I have only spoken this story aloud because it is a prayer. Because when I speak it aloud I watch the person/people listening and I can see the magic awakening in them the possibility of living a mystical life. And, I need to see and feel it reflected to continue integrating its realness. Because if I didn’t feel the transmission from someone telling this story, if I didn’t see the salmon swimming in their eye like is seen in mine, I would assume the story to be fiction.
There are things I must preface in this story. Truths of my life.
I do not travel anywhere I am not fully called towards by a very deep and mysterious voice inside of me. This voice is from the Ancestral realm and guides me often. It is a felt sense that I have learned not to ignore. I do not go on vacations. I move about the Earth to the few places I have been as though it is, and it is, a classroom.
Once I say yes I begin to see the synchronicities pop up in my life to ally me along. However, in the moment of them arriving, I am somewhat still, necessarily, unaware of the fullness of their guidance. I know that I can never fully look in myself as I am being stewed inside of the cauldron. And only in arriving to clear pivot points and thresholds do I see that I was following my innate breadcrumb trail- sprinkled manna from Heaven…
It was autumn of 2017 after the impactful totality eclipse in the Northwestern hemisphere. I was being flattened by God again as I watched my entire 10 year healing arts practice crumble in a matter of 24 hours. This was not the first flattening, and so I surrendered and let another force, the one I thought I could control, take over. Injured, exhausted and yet filled with a sense of relief, I knew it was time for change and it was time to listen deeper.
I found myself exiting the city, selling everything (not much) and moving into, first, a tiny room and then 250 sq foot ADU in a small town on the Olympic coast in Washington state. As I moved I began to hear their voices. The ones who guide. The ones who have always been there. That which has never died. The ones who can tell the stories of birthing forth all Life.

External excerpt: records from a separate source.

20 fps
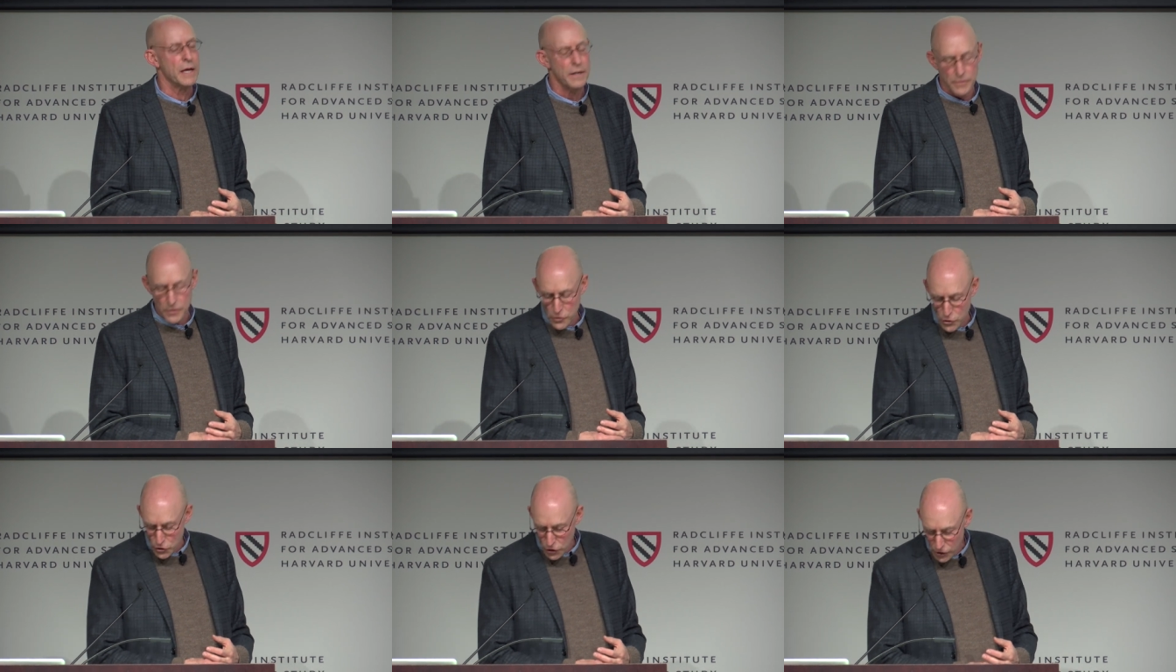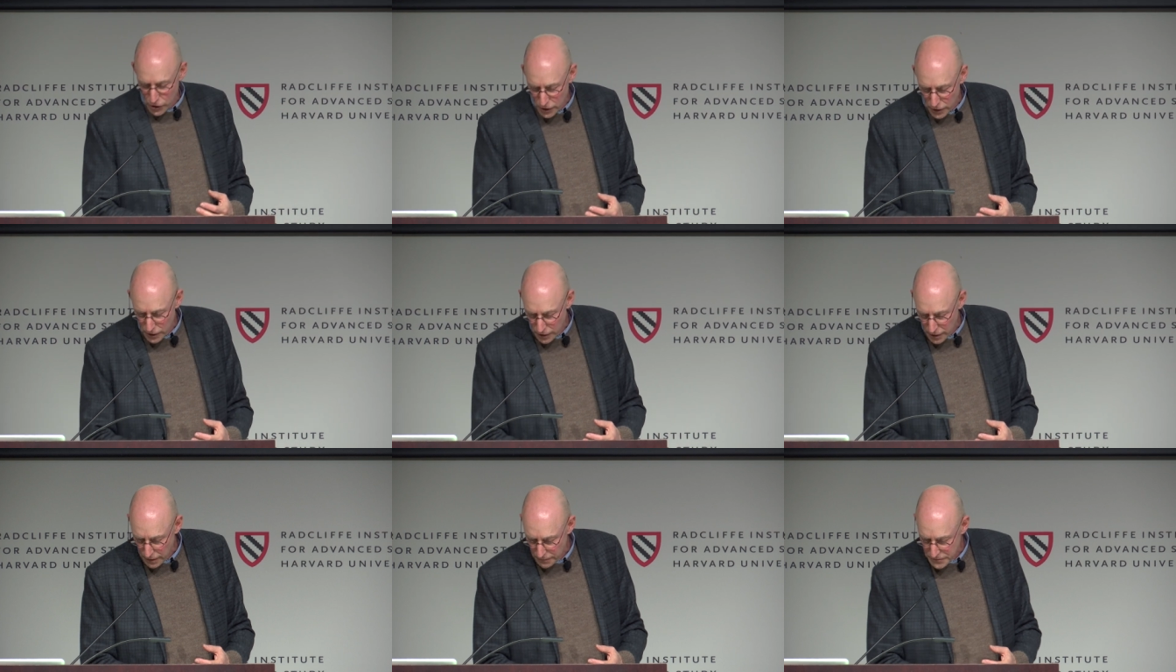in the
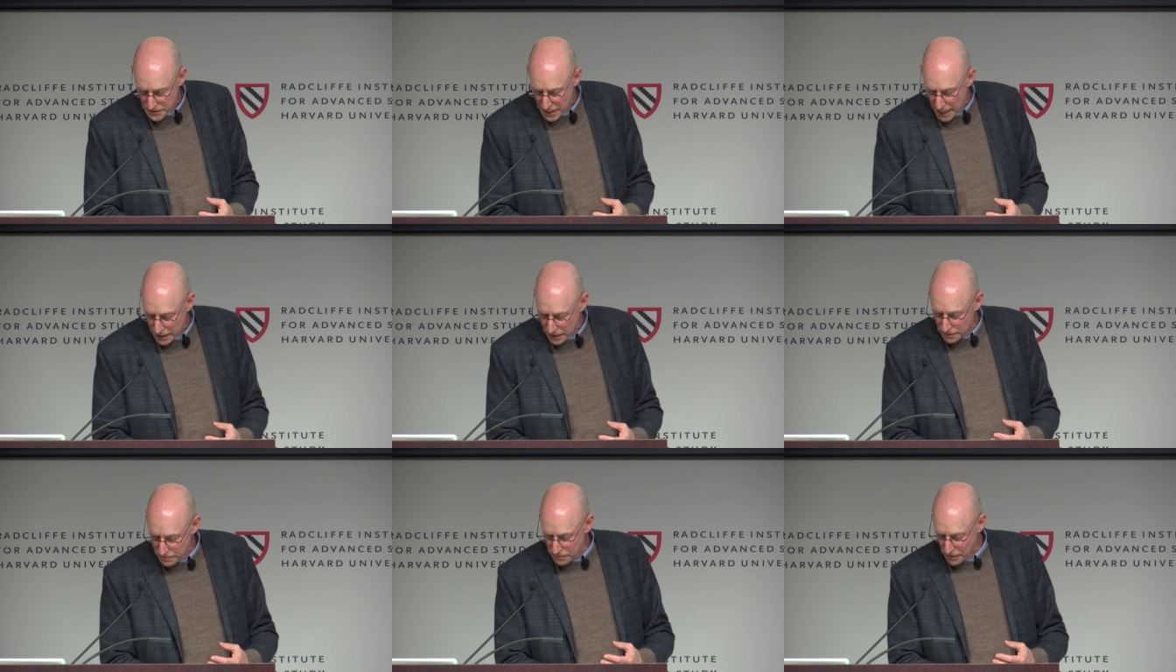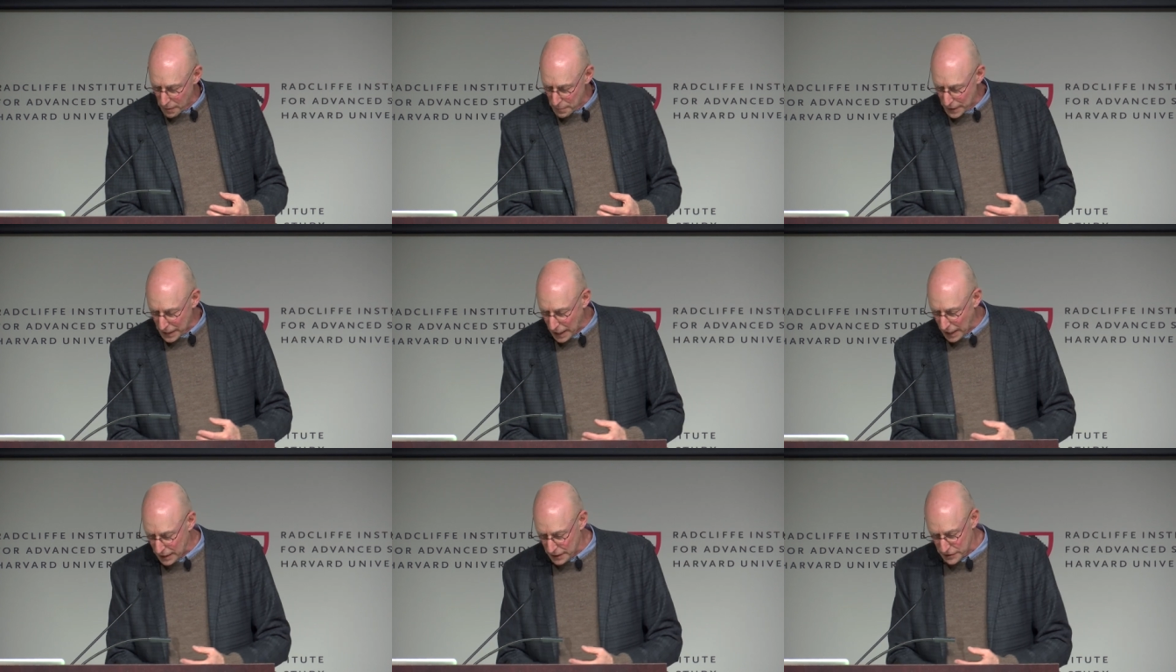Journal of
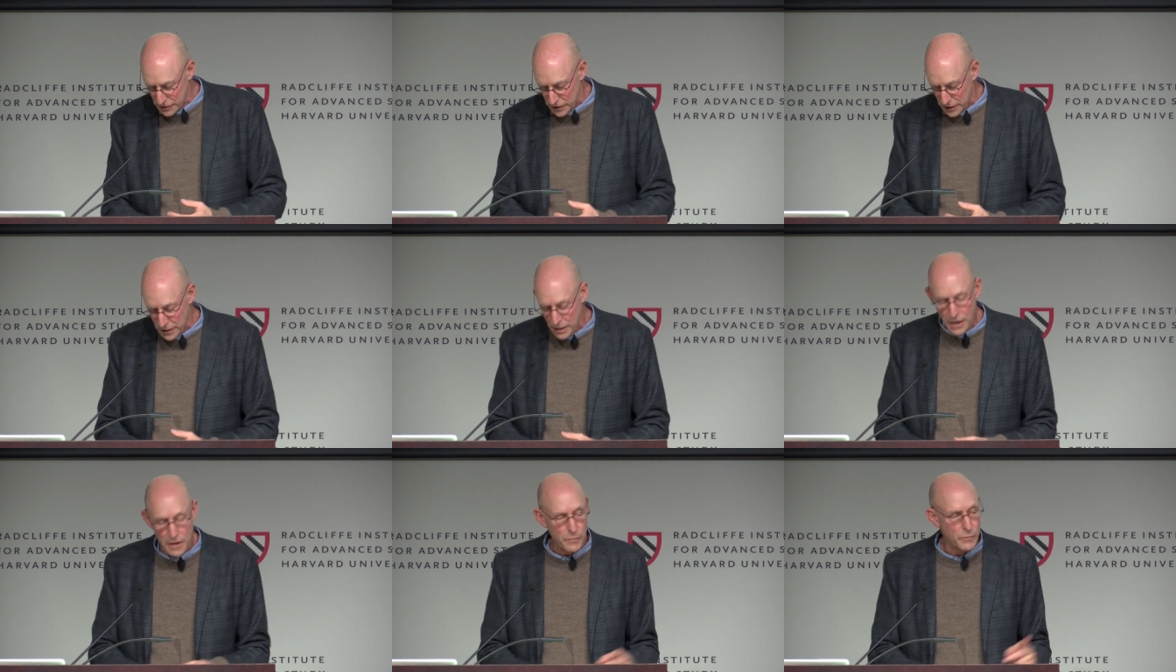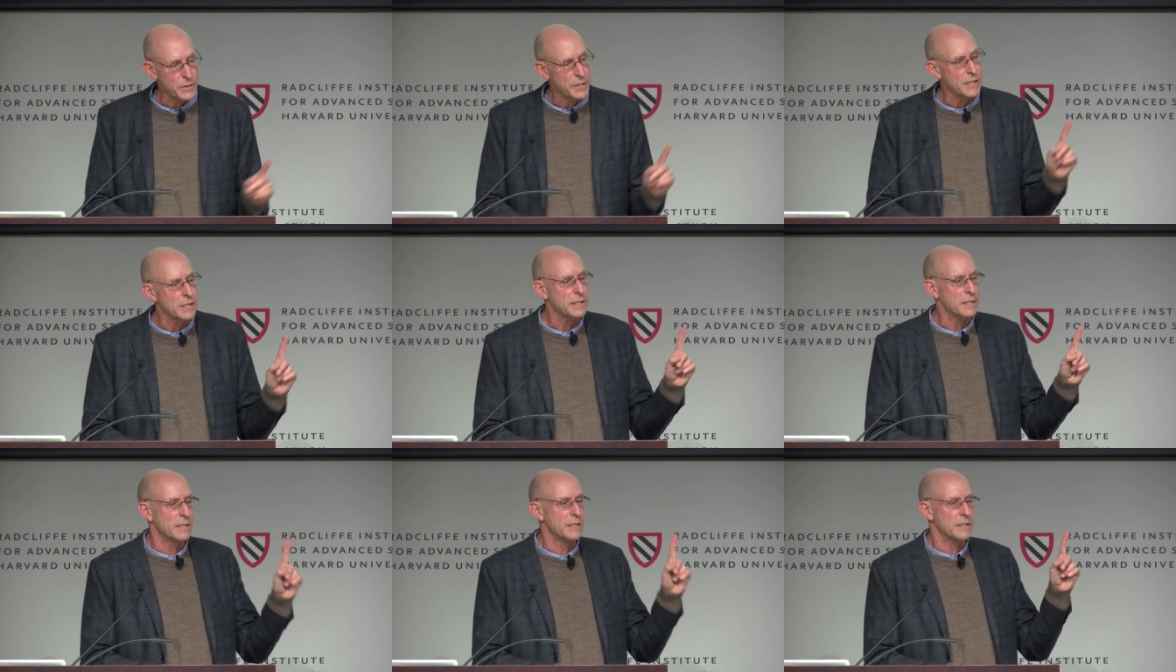Psychopharmacology with
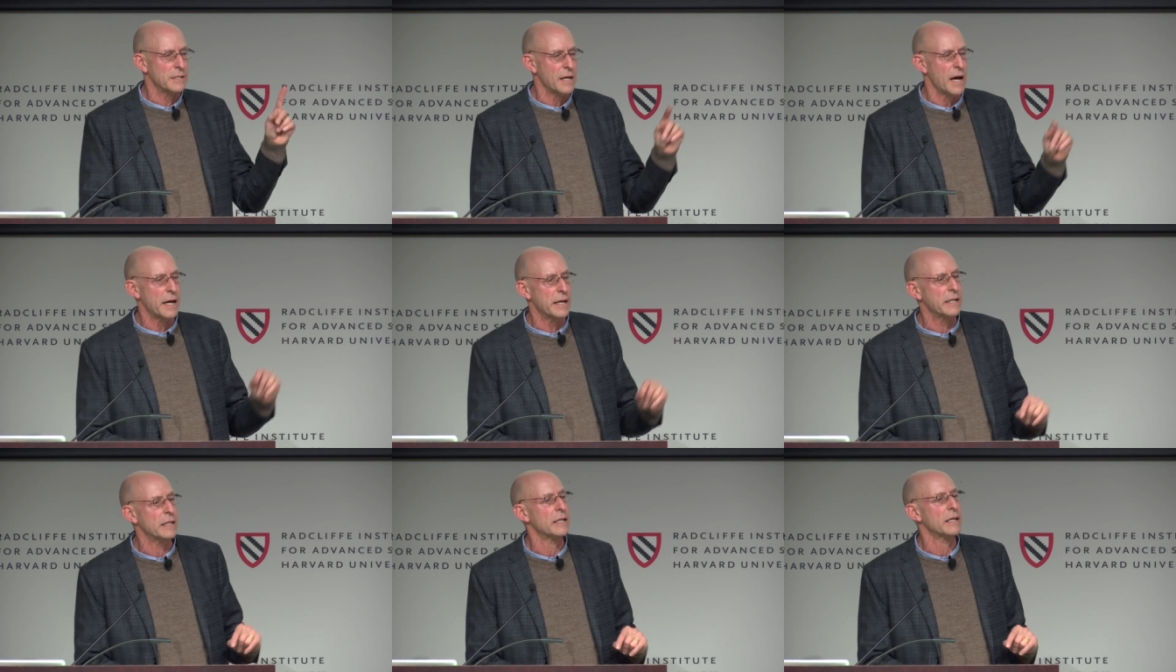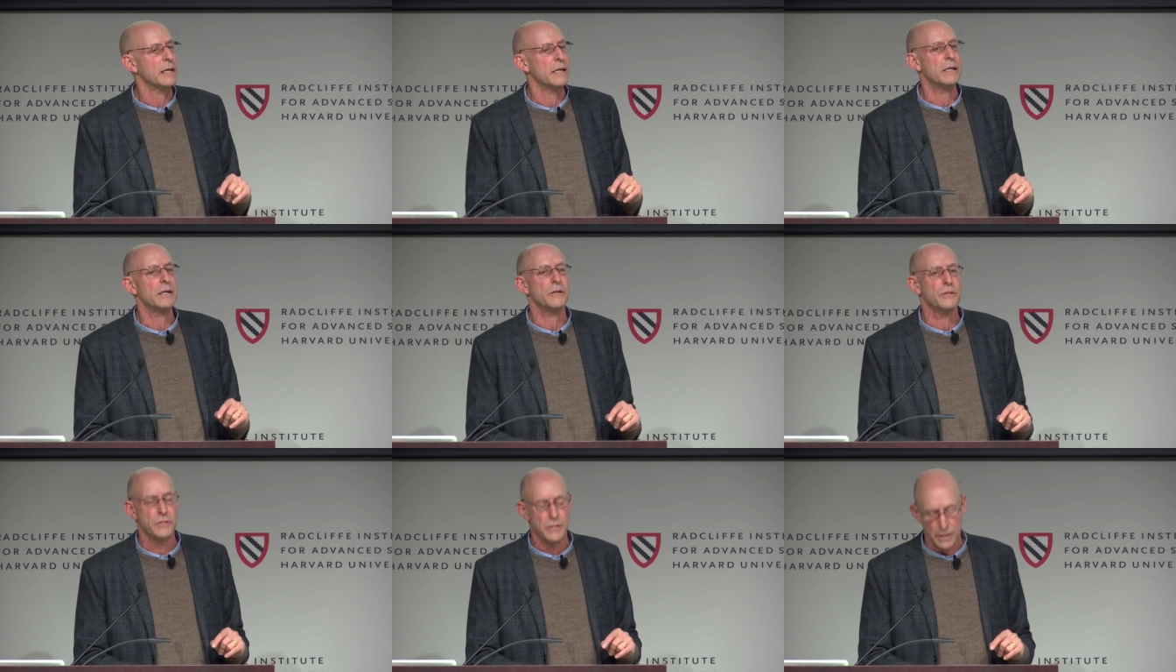this decidedly
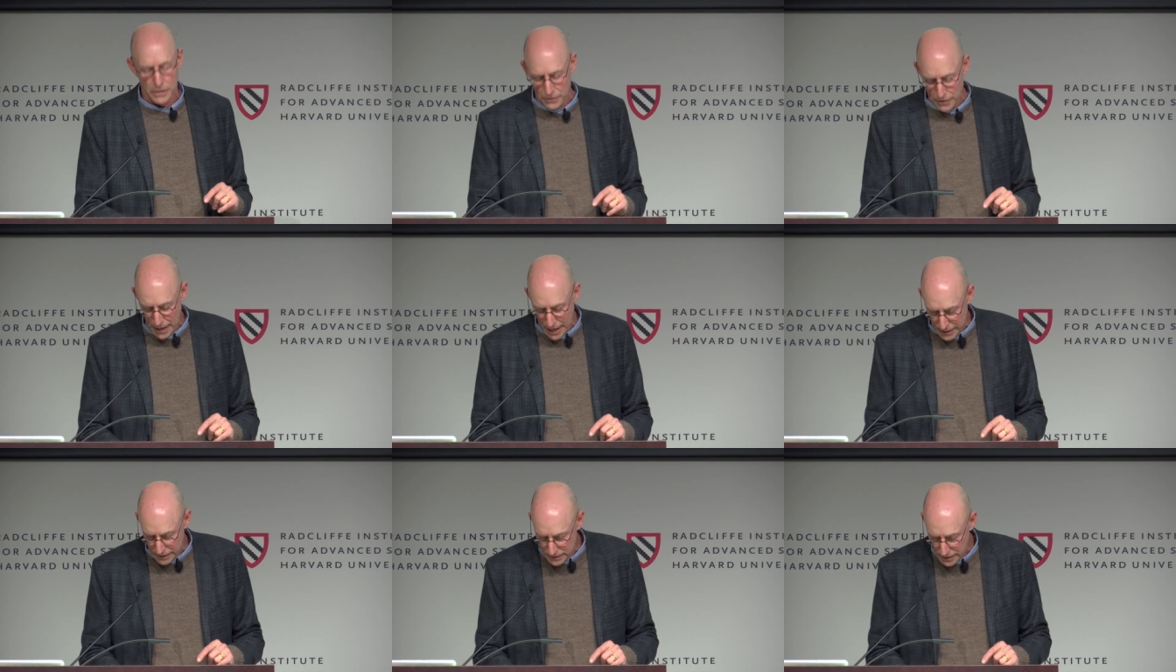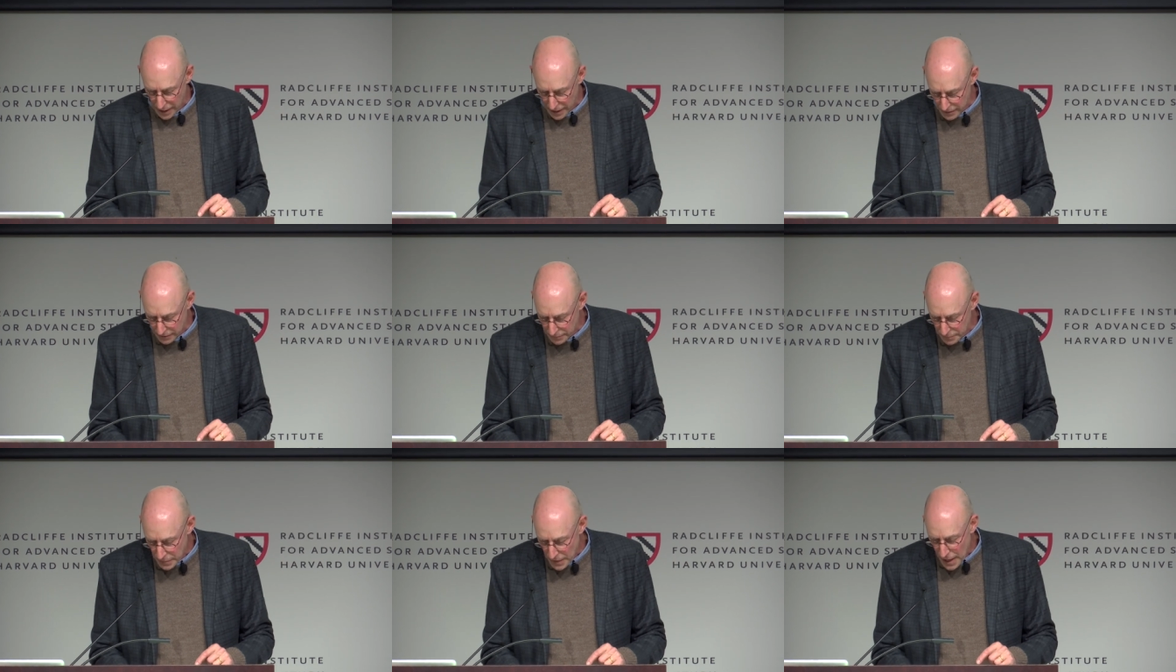idiosyncratic
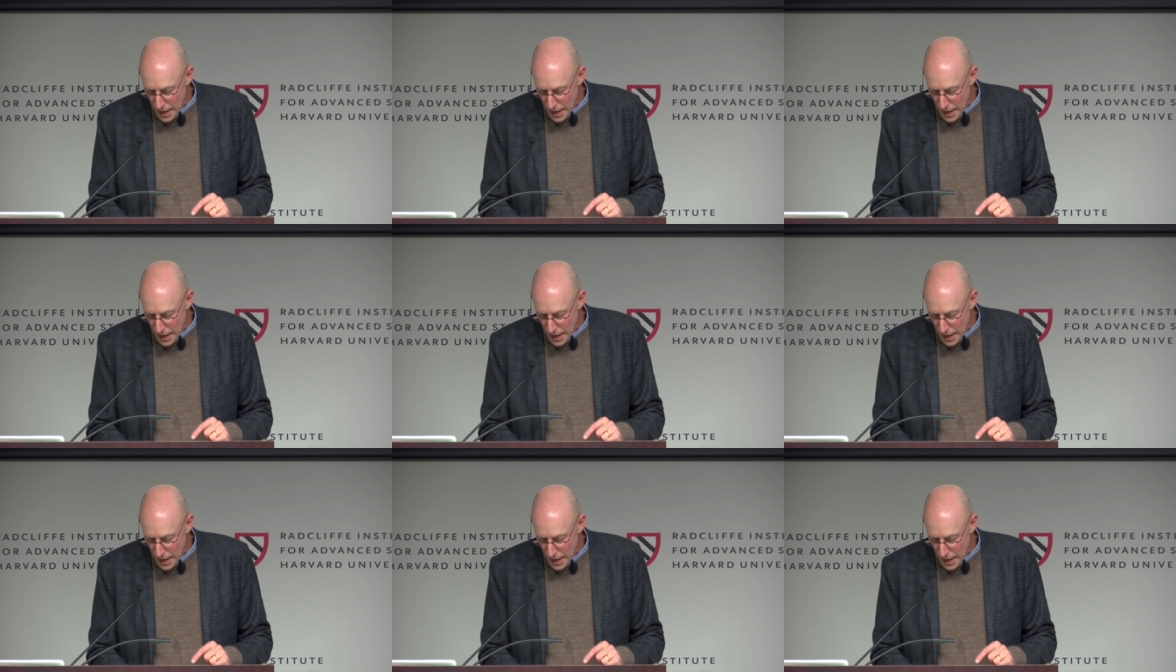title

You see, I have always received this guidance but I would never allow it into my heart all of the way. But Spirit is clever and Life is immaculate in Her workings, so they both found their way with me.
They call you initiation island. As my feet landed upon your soil the keeners rose into my bones. The history of grief danced in the green hills and creaked from the cracked walls of stone. Everything spoke my name; the one I had forgotten. All except those guards at the gates of admission. They were tired of Americans entering lands without rightful permission.
My plan was to head West and out to the isles. But something inside said “go South- that thing you think you are seeking requires a few more miles.” I did not know where I was headed. Port McGee was my destination.